Clemency blew on her tea and eyed the housekeeper over the rim of her cup. 'Is Dot looking for a job then?' she asked, keeping her voice neutral. ‘It is Dot, isn’t it?’
'Yes, she likes to go by Dot or Dottie, and she's a hard worker. I don't think I've seen the place looking brighter in years.' Riley, whose Christian name was Amaranth, which was just too silly for words to her mind, and which did not lend itself to shortening, huffed a straying strand of grey hair from her face and tugged her straw hat lower. This summer was a sultry one, to say the least. She looked at Clemency out of the corner of her eye. 'I believe I've kept Dot too busy here to go traipsing out looking for work elsewhere.'
Clemency lowered the teacup and breathed deeply. The air smelled of the limes for which her father had named the property the rather romantic name Lime Grove, and the apples that were just coming ripe in the orchard next to the garden.

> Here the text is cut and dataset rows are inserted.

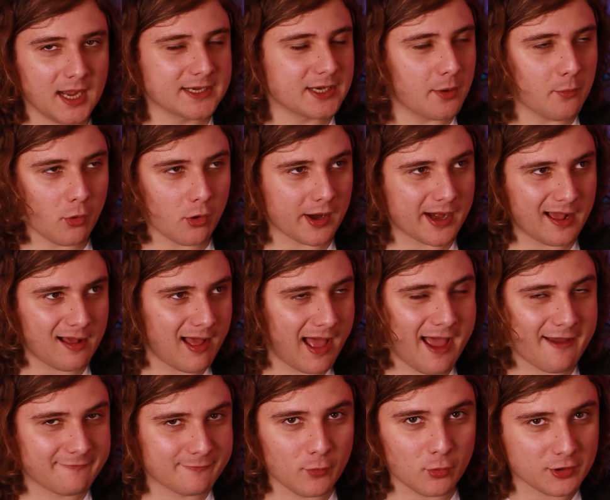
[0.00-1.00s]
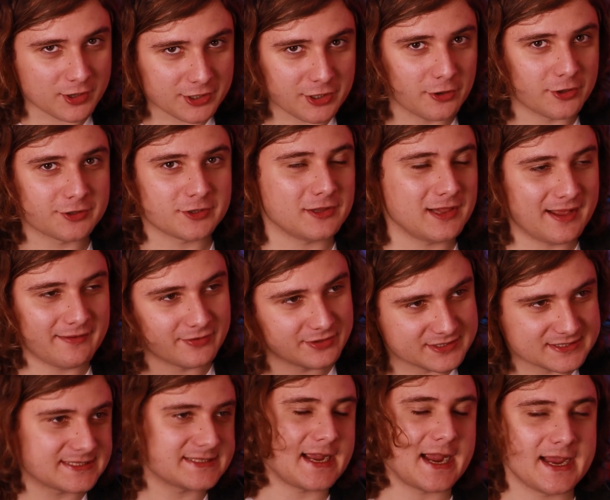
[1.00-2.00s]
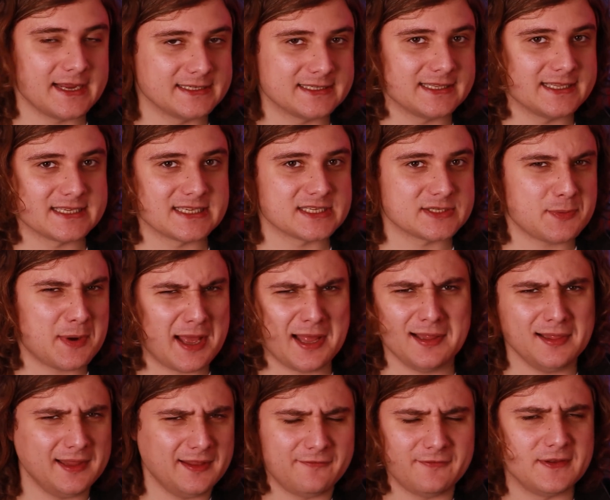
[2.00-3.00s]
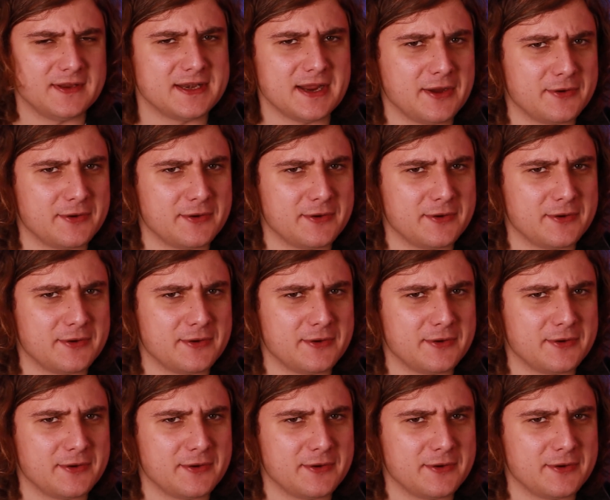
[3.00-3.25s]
And don't worry, I'll have more canonical evidence to tie into this as well if you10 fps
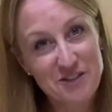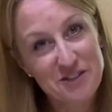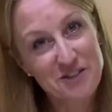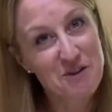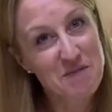
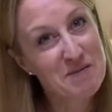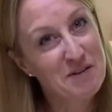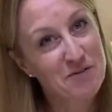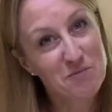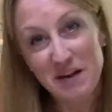so
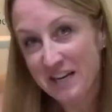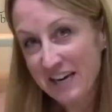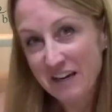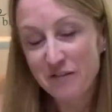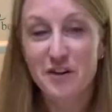maybe for wedding
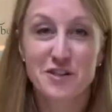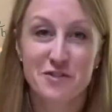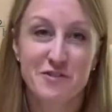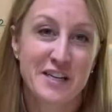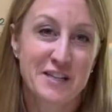
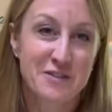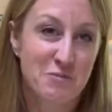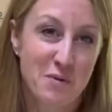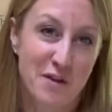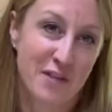anniversaries or
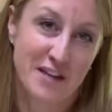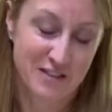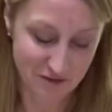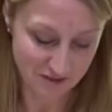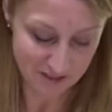
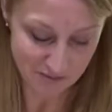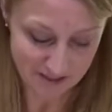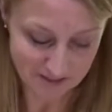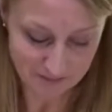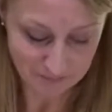birthdays and
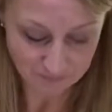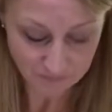Christmases.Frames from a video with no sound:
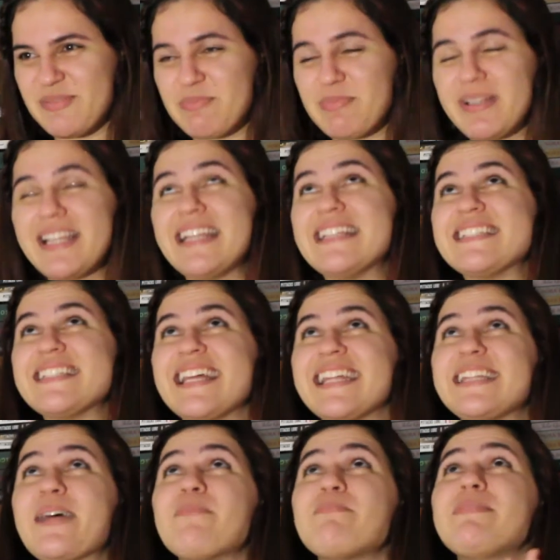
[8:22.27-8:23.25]
Please
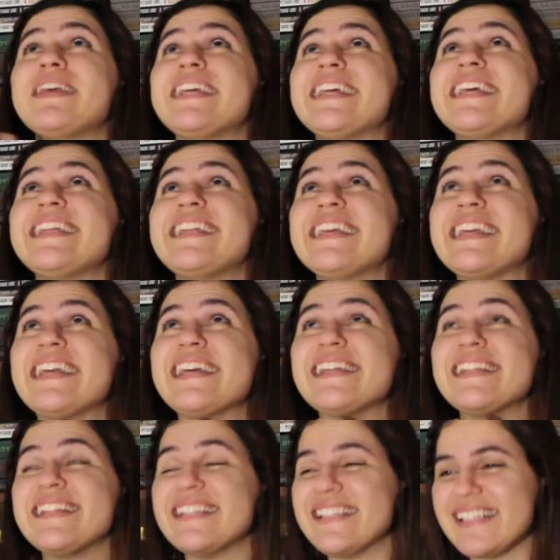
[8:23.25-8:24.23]
let that be
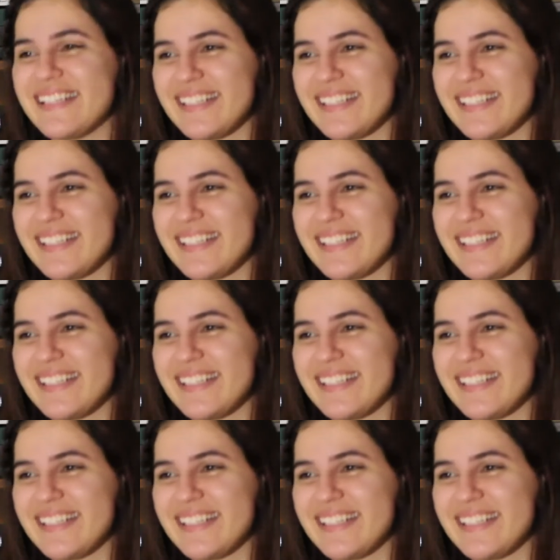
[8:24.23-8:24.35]
it.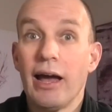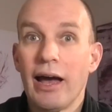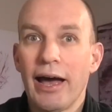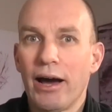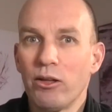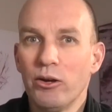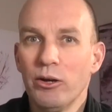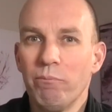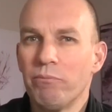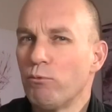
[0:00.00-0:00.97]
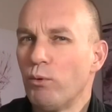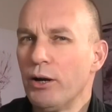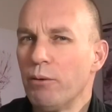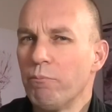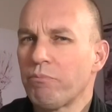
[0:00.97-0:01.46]
How low?
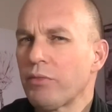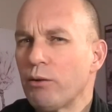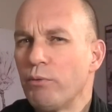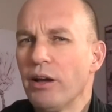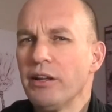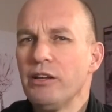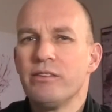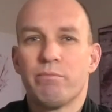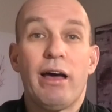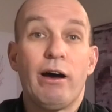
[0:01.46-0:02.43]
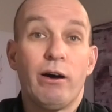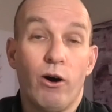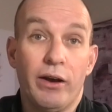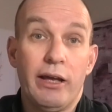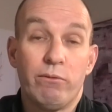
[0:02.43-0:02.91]
Well, we only use about,
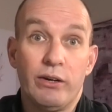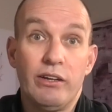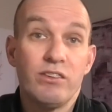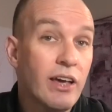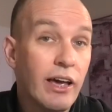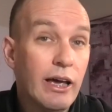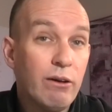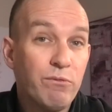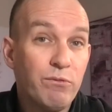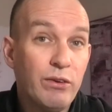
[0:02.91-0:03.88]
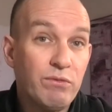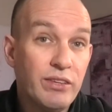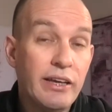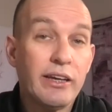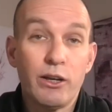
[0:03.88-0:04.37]
on average,
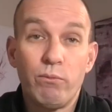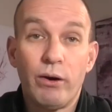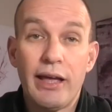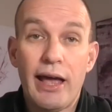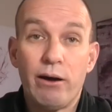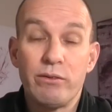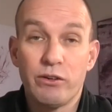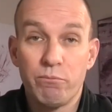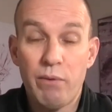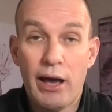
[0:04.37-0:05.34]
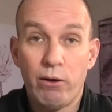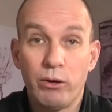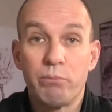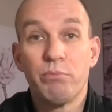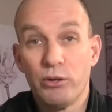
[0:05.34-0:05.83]
15 kilowatt hours of
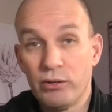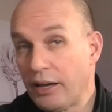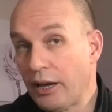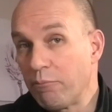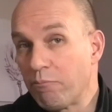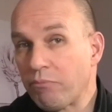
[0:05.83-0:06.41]
power per day.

'I suppose you'll be wanting to put away all those apples, and the citrus,' she said, looking out at the trees with their branches heavy with ripening fruit.
'And the blackberries, and raspberries, and currents.' Riley finished plucking the carrots from the ground and moved onto pursing her lips at the lettuces. She shook her head. It was a good big carrot cake she wanted to make.